== Segment start ==

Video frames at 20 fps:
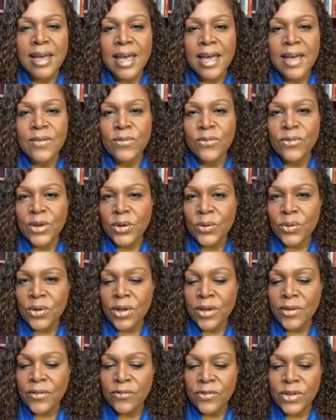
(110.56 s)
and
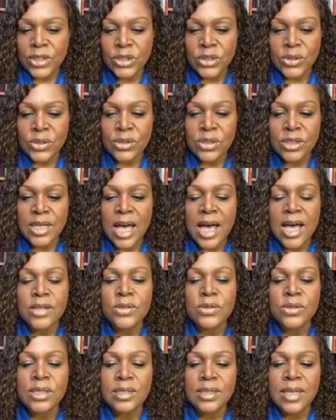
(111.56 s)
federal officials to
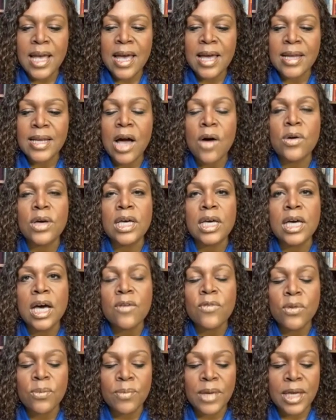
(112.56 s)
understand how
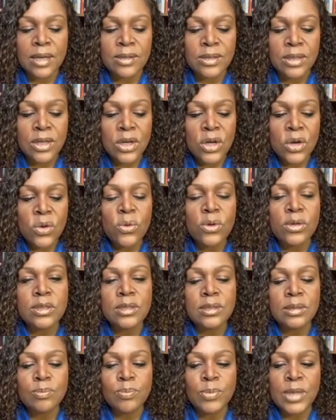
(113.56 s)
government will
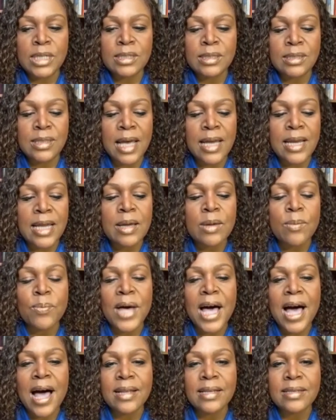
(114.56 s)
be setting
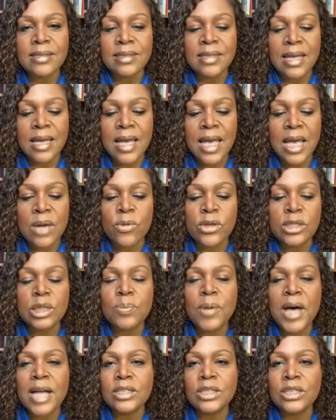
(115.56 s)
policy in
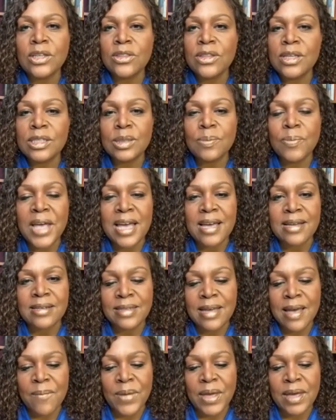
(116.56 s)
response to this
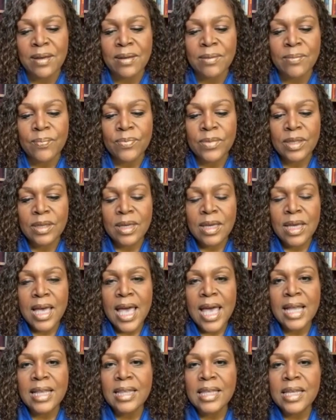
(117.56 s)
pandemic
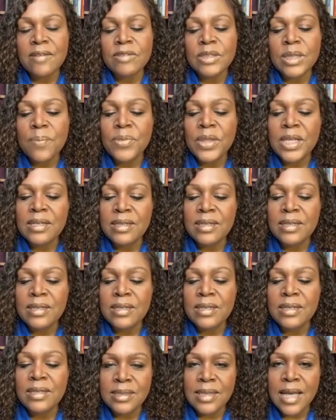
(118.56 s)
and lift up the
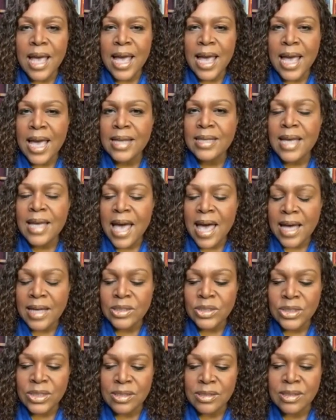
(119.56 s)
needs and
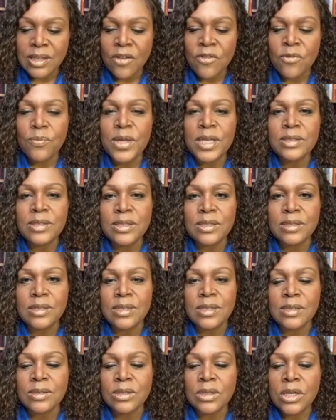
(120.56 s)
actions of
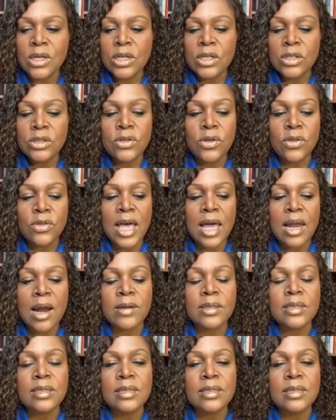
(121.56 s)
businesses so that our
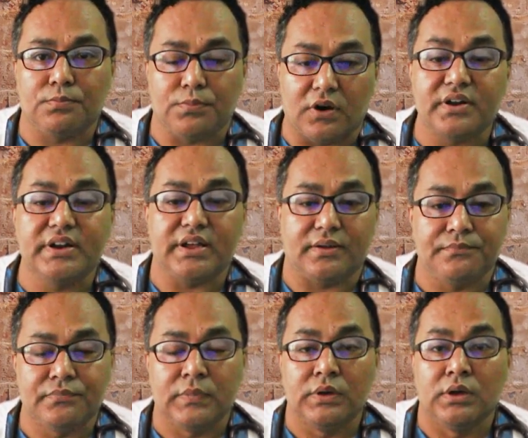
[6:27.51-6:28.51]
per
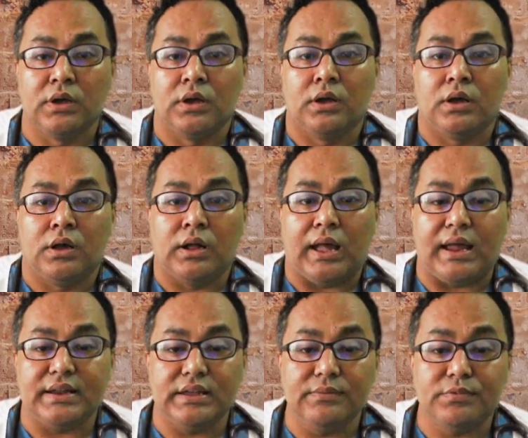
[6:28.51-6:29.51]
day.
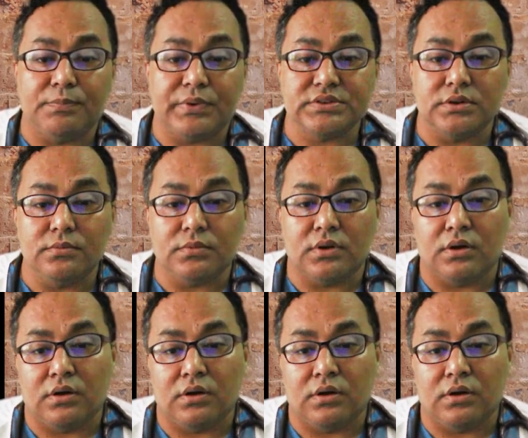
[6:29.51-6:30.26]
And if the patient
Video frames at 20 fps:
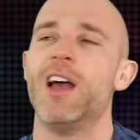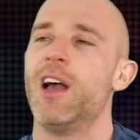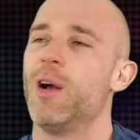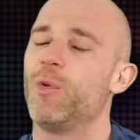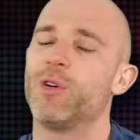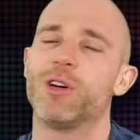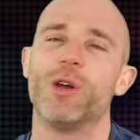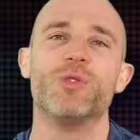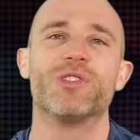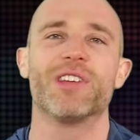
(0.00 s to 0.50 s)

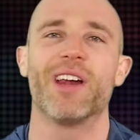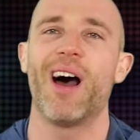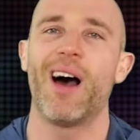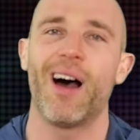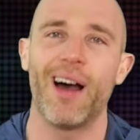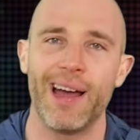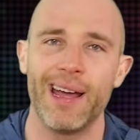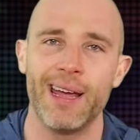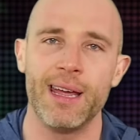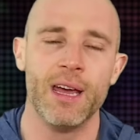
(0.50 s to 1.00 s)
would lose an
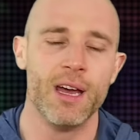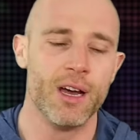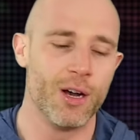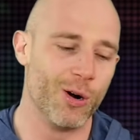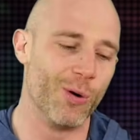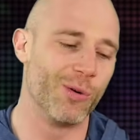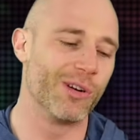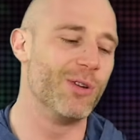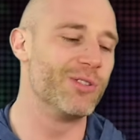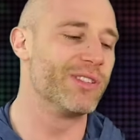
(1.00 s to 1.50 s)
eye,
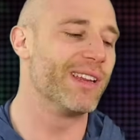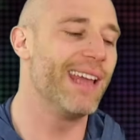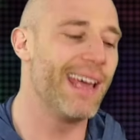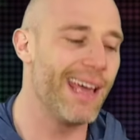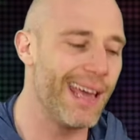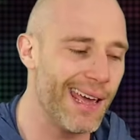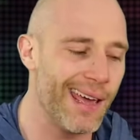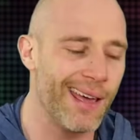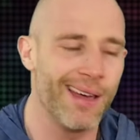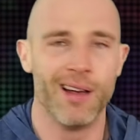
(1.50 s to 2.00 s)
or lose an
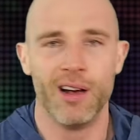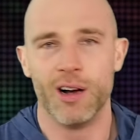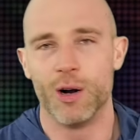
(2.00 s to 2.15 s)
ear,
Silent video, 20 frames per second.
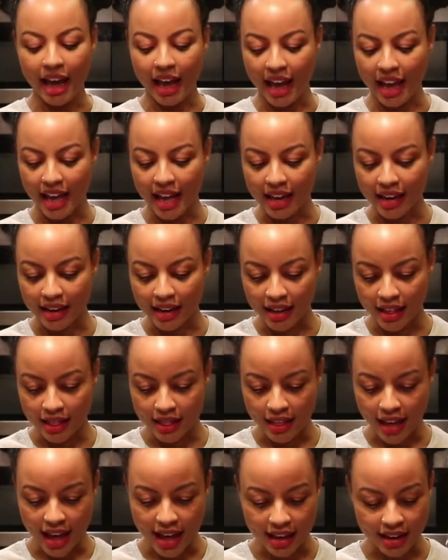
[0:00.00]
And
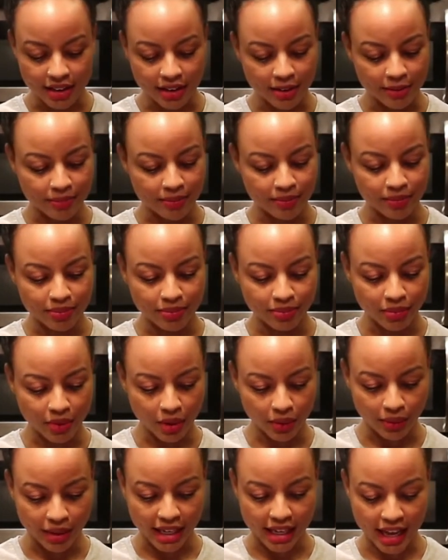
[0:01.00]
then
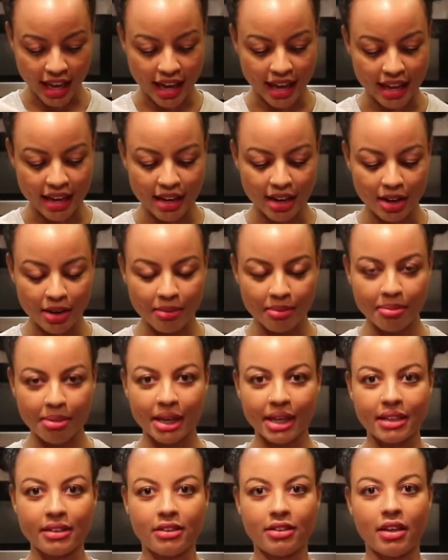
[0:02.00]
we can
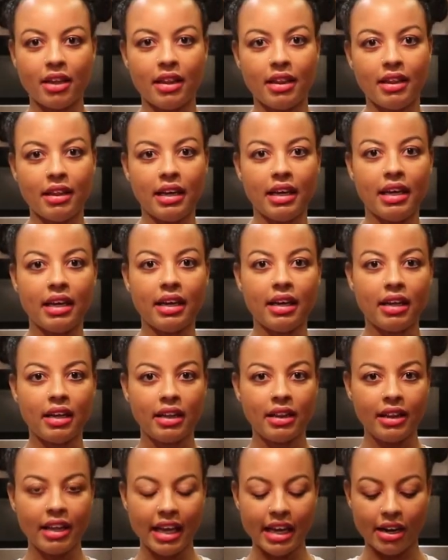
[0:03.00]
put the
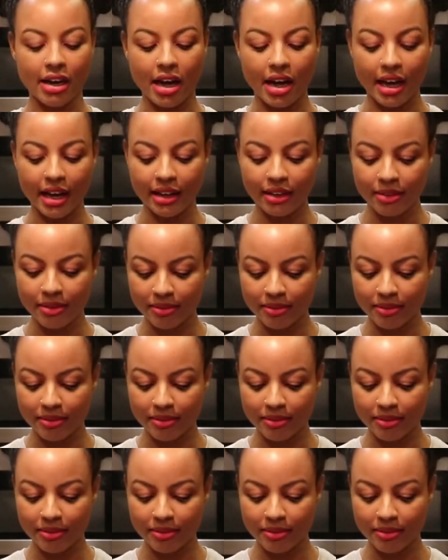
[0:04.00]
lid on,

== Segment end ==

PROBLEM REQUIREMENTS -
Return the listing above in full and exactly, omitting all pictures.

REPLY -
Video frames at 20 fps:
(110.56 s)
and
(111.56 s)
federal officials to
(112.56 s)
understand how
(113.56 s)
government will
(114.56 s)
be setting
(115.56 s)
policy in
(116.56 s)
response to this
(117.56 s)
pandemic
(118.56 s)
and lift up the
(119.56 s)
needs and
(120.56 s)
actions of
(121.56 s)
businesses so that our
[6:27.51-6:28.51]
per
[6:28.51-6:29.51]
day.
[6:29.51-6:30.26]
And if the patient
Video frames at 20 fps:
(0.00 s to 0.50 s)

(0.50 s to 1.00 s)
would lose an
(1.00 s to 1.50 s)
eye,
(1.50 s to 2.00 s)
or lose an
(2.00 s to 2.15 s)
ear,
Silent video, 20 frames per second.
[0:00.00]
And
[0:01.00]
then
[0:02.00]
we can
[0:03.00]
put the
[0:04.00]
lid on,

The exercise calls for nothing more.